__ASSIGNED TASK__.
Look for the line with "[00:00:02.00]"; please transcribe it and every later line in the entries exactly, up to the end, leaving pictures out.

-- -- --

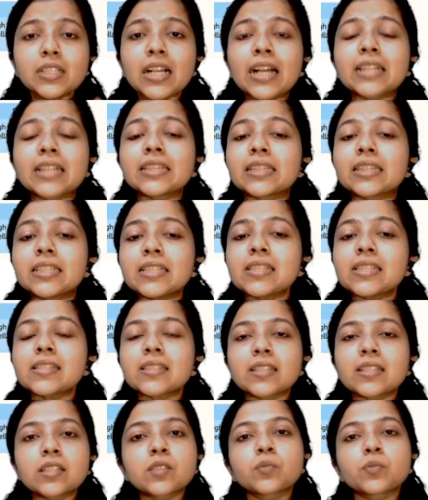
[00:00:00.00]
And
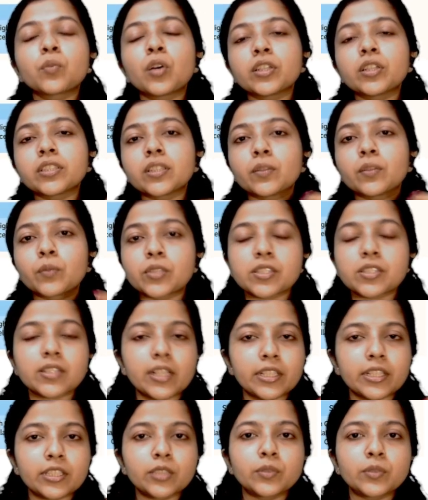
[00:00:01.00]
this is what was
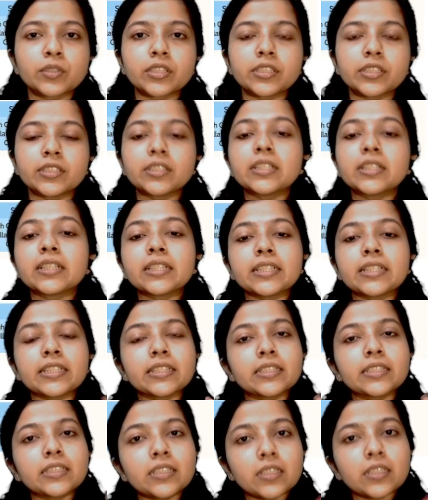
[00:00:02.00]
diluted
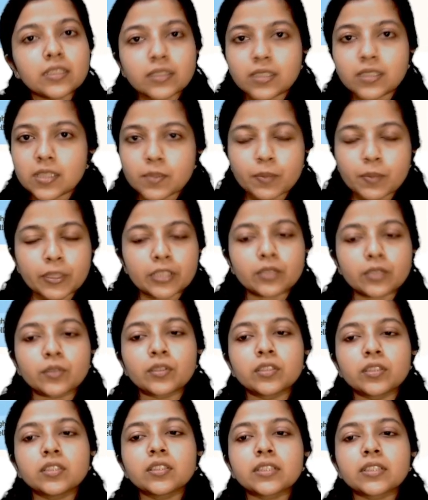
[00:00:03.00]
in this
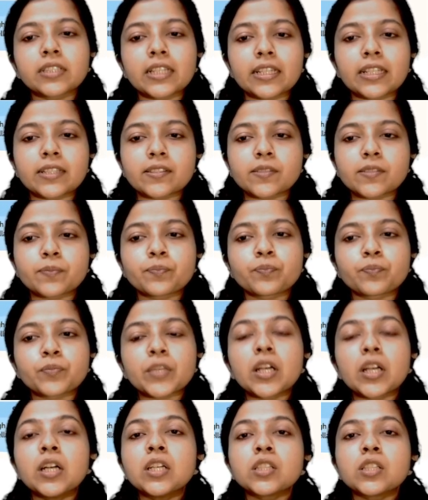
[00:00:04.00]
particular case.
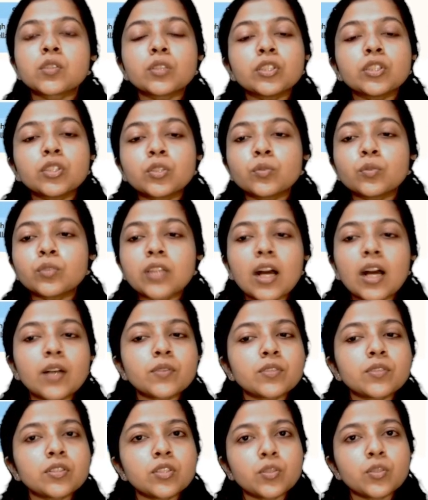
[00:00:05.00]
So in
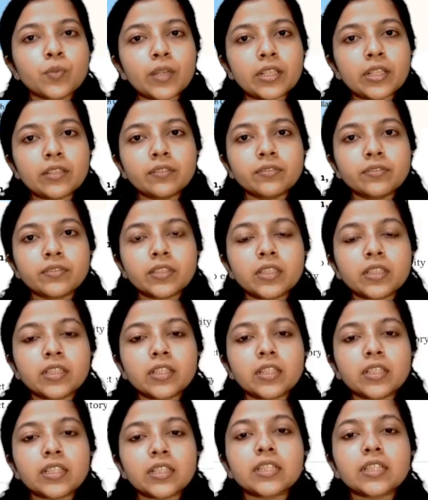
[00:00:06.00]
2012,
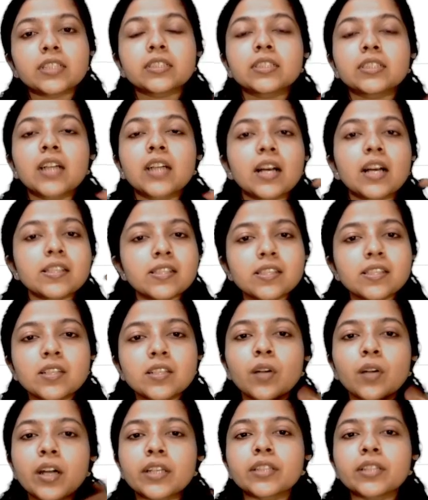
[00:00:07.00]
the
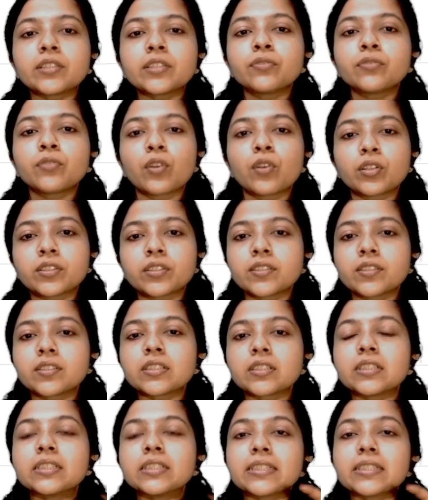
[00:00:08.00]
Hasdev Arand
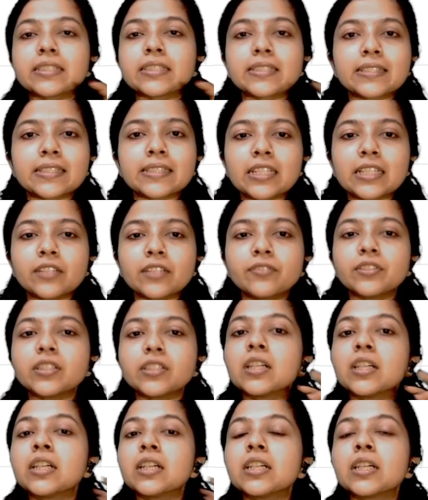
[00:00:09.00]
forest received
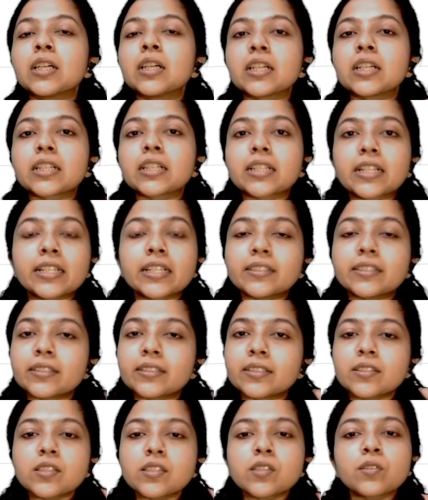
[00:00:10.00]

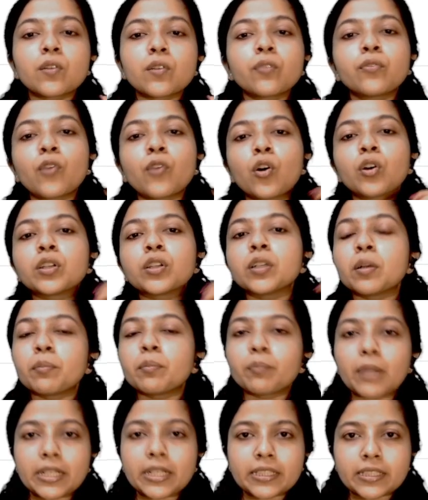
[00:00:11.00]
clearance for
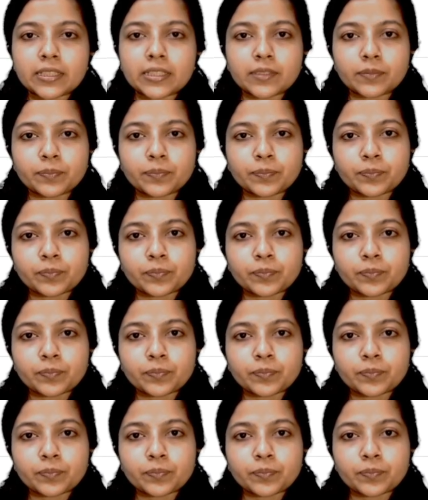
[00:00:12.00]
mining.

-- -- --

__RESULT OF THIS EXERCISE__.
[00:00:02.00]
diluted
[00:00:03.00]
in this
[00:00:04.00]
particular case.
[00:00:05.00]
So in
[00:00:06.00]
2012,
[00:00:07.00]
the
[00:00:08.00]
Hasdev Arand
[00:00:09.00]
forest received
[00:00:10.00]

[00:00:11.00]
clearance for
[00:00:12.00]
mining.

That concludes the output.